Records provided:

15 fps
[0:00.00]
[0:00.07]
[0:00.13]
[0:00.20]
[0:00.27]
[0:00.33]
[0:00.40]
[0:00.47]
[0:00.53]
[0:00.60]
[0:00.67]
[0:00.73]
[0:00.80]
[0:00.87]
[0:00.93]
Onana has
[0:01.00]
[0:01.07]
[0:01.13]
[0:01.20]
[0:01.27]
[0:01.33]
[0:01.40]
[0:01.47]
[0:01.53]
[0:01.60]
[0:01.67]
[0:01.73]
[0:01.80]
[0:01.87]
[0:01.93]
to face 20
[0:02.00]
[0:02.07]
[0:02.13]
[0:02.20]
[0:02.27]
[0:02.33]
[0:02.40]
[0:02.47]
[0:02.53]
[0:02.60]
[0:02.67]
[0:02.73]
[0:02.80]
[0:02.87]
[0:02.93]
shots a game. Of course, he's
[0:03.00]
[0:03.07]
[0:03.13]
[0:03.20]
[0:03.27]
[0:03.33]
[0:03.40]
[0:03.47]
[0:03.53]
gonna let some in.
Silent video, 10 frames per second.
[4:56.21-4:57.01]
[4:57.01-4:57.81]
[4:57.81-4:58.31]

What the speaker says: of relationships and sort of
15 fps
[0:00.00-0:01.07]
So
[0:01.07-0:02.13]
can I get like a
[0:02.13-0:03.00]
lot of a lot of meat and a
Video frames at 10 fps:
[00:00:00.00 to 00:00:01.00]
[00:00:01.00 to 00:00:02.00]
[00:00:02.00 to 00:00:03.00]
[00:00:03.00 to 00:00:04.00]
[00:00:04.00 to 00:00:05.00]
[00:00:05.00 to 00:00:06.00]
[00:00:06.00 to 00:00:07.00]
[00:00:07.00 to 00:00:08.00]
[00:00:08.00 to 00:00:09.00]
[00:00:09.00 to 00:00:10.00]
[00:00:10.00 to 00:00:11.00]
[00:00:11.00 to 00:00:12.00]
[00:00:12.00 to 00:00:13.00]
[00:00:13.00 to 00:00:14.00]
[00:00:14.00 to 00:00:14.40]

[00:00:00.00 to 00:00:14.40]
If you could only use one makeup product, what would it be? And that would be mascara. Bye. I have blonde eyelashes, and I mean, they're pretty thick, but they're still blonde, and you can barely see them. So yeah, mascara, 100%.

Task item: Quote all of the entries exactly as they appear.

Response area:
15 fps
[0:00.00]
[0:00.07]
[0:00.13]
[0:00.20]
[0:00.27]
[0:00.33]
[0:00.40]
[0:00.47]
[0:00.53]
[0:00.60]
[0:00.67]
[0:00.73]
[0:00.80]
[0:00.87]
[0:00.93]
Onana has
[0:01.00]
[0:01.07]
[0:01.13]
[0:01.20]
[0:01.27]
[0:01.33]
[0:01.40]
[0:01.47]
[0:01.53]
[0:01.60]
[0:01.67]
[0:01.73]
[0:01.80]
[0:01.87]
[0:01.93]
to face 20
[0:02.00]
[0:02.07]
[0:02.13]
[0:02.20]
[0:02.27]
[0:02.33]
[0:02.40]
[0:02.47]
[0:02.53]
[0:02.60]
[0:02.67]
[0:02.73]
[0:02.80]
[0:02.87]
[0:02.93]
shots a game. Of course, he's
[0:03.00]
[0:03.07]
[0:03.13]
[0:03.20]
[0:03.27]
[0:03.33]
[0:03.40]
[0:03.47]
[0:03.53]
gonna let some in.
Silent video, 10 frames per second.
[4:56.21-4:57.01]
[4:57.01-4:57.81]
[4:57.81-4:58.31]

What the speaker says: of relationships and sort of
15 fps
[0:00.00-0:01.07]
So
[0:01.07-0:02.13]
can I get like a
[0:02.13-0:03.00]
lot of a lot of meat and a
Video frames at 10 fps:
[00:00:00.00 to 00:00:01.00]
[00:00:01.00 to 00:00:02.00]
[00:00:02.00 to 00:00:03.00]
[00:00:03.00 to 00:00:04.00]
[00:00:04.00 to 00:00:05.00]
[00:00:05.00 to 00:00:06.00]
[00:00:06.00 to 00:00:07.00]
[00:00:07.00 to 00:00:08.00]
[00:00:08.00 to 00:00:09.00]
[00:00:09.00 to 00:00:10.00]
[00:00:10.00 to 00:00:11.00]
[00:00:11.00 to 00:00:12.00]
[00:00:12.00 to 00:00:13.00]
[00:00:13.00 to 00:00:14.00]
[00:00:14.00 to 00:00:14.40]

[00:00:00.00 to 00:00:14.40]
If you could only use one makeup product, what would it be? And that would be mascara. Bye. I have blonde eyelashes, and I mean, they're pretty thick, but they're still blonde, and you can barely see them. So yeah, mascara, 100%.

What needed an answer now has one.